WORK TASK: Make an exact copy of the records, with the pictures left out.

RECORD EXCERPTS:
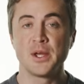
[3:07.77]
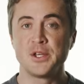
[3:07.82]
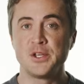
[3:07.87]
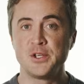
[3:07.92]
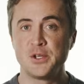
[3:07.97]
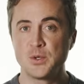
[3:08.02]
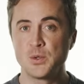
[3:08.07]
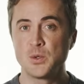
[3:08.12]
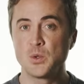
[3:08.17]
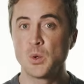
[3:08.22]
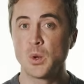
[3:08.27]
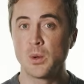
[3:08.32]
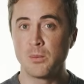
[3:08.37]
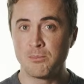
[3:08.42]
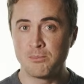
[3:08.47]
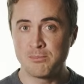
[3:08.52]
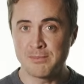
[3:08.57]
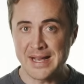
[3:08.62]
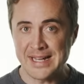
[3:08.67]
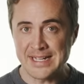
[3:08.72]
You
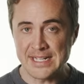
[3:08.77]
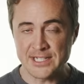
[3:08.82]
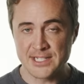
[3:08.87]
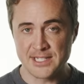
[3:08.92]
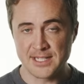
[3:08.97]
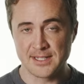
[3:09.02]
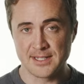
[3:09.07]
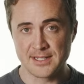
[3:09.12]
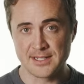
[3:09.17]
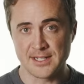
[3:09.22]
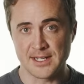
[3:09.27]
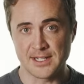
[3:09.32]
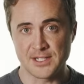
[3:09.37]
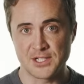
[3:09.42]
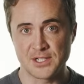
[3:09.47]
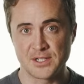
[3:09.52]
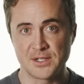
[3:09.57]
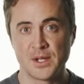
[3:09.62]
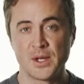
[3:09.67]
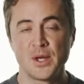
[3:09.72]
manage the
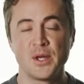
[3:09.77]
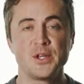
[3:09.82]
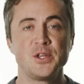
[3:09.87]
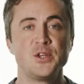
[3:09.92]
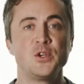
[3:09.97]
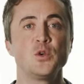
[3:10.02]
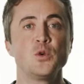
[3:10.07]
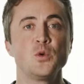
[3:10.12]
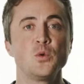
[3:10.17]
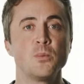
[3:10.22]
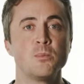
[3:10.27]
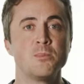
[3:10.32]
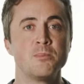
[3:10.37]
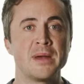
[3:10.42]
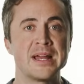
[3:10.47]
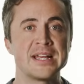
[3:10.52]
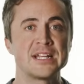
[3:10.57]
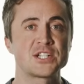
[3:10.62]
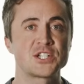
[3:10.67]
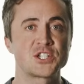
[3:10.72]
discussion, you
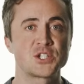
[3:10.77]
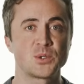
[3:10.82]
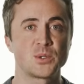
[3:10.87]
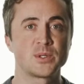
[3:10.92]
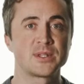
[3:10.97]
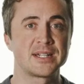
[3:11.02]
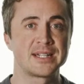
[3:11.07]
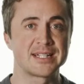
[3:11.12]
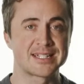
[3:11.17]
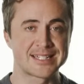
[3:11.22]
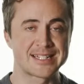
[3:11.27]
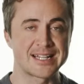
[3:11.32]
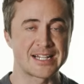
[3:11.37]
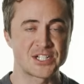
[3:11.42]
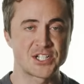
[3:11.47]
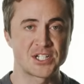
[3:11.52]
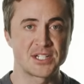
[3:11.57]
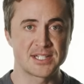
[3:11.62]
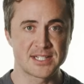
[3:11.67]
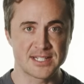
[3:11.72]
make sure the
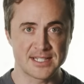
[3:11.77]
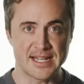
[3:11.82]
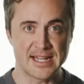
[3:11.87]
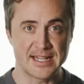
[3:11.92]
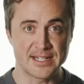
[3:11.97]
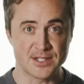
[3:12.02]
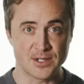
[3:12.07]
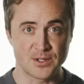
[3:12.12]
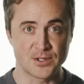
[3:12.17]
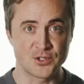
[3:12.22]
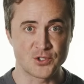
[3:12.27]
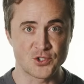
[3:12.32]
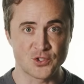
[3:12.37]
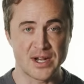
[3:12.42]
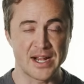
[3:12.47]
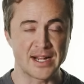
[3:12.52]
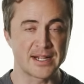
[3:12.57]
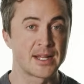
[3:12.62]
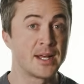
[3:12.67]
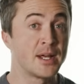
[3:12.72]
discussion stays on
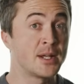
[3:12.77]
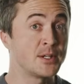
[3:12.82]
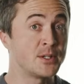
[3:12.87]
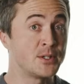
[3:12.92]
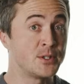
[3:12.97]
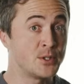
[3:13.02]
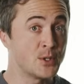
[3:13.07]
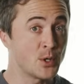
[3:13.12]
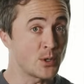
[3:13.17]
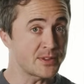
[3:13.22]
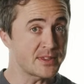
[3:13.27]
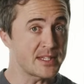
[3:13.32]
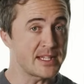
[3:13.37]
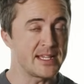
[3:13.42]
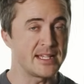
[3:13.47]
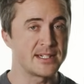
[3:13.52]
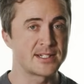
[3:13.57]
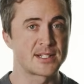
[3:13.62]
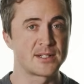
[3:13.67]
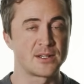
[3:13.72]
track, not
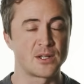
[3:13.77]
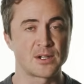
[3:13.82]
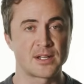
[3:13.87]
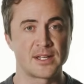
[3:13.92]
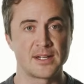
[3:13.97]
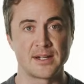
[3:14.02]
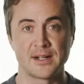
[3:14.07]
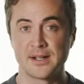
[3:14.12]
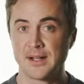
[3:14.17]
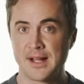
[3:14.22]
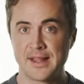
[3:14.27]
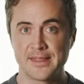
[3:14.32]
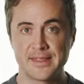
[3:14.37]
the interlocutor.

ANSWER SPACE:
[3:07.77]
[3:07.82]
[3:07.87]
[3:07.92]
[3:07.97]
[3:08.02]
[3:08.07]
[3:08.12]
[3:08.17]
[3:08.22]
[3:08.27]
[3:08.32]
[3:08.37]
[3:08.42]
[3:08.47]
[3:08.52]
[3:08.57]
[3:08.62]
[3:08.67]
[3:08.72]
You
[3:08.77]
[3:08.82]
[3:08.87]
[3:08.92]
[3:08.97]
[3:09.02]
[3:09.07]
[3:09.12]
[3:09.17]
[3:09.22]
[3:09.27]
[3:09.32]
[3:09.37]
[3:09.42]
[3:09.47]
[3:09.52]
[3:09.57]
[3:09.62]
[3:09.67]
[3:09.72]
manage the
[3:09.77]
[3:09.82]
[3:09.87]
[3:09.92]
[3:09.97]
[3:10.02]
[3:10.07]
[3:10.12]
[3:10.17]
[3:10.22]
[3:10.27]
[3:10.32]
[3:10.37]
[3:10.42]
[3:10.47]
[3:10.52]
[3:10.57]
[3:10.62]
[3:10.67]
[3:10.72]
discussion, you
[3:10.77]
[3:10.82]
[3:10.87]
[3:10.92]
[3:10.97]
[3:11.02]
[3:11.07]
[3:11.12]
[3:11.17]
[3:11.22]
[3:11.27]
[3:11.32]
[3:11.37]
[3:11.42]
[3:11.47]
[3:11.52]
[3:11.57]
[3:11.62]
[3:11.67]
[3:11.72]
make sure the
[3:11.77]
[3:11.82]
[3:11.87]
[3:11.92]
[3:11.97]
[3:12.02]
[3:12.07]
[3:12.12]
[3:12.17]
[3:12.22]
[3:12.27]
[3:12.32]
[3:12.37]
[3:12.42]
[3:12.47]
[3:12.52]
[3:12.57]
[3:12.62]
[3:12.67]
[3:12.72]
discussion stays on
[3:12.77]
[3:12.82]
[3:12.87]
[3:12.92]
[3:12.97]
[3:13.02]
[3:13.07]
[3:13.12]
[3:13.17]
[3:13.22]
[3:13.27]
[3:13.32]
[3:13.37]
[3:13.42]
[3:13.47]
[3:13.52]
[3:13.57]
[3:13.62]
[3:13.67]
[3:13.72]
track, not
[3:13.77]
[3:13.82]
[3:13.87]
[3:13.92]
[3:13.97]
[3:14.02]
[3:14.07]
[3:14.12]
[3:14.17]
[3:14.22]
[3:14.27]
[3:14.32]
[3:14.37]
the interlocutor.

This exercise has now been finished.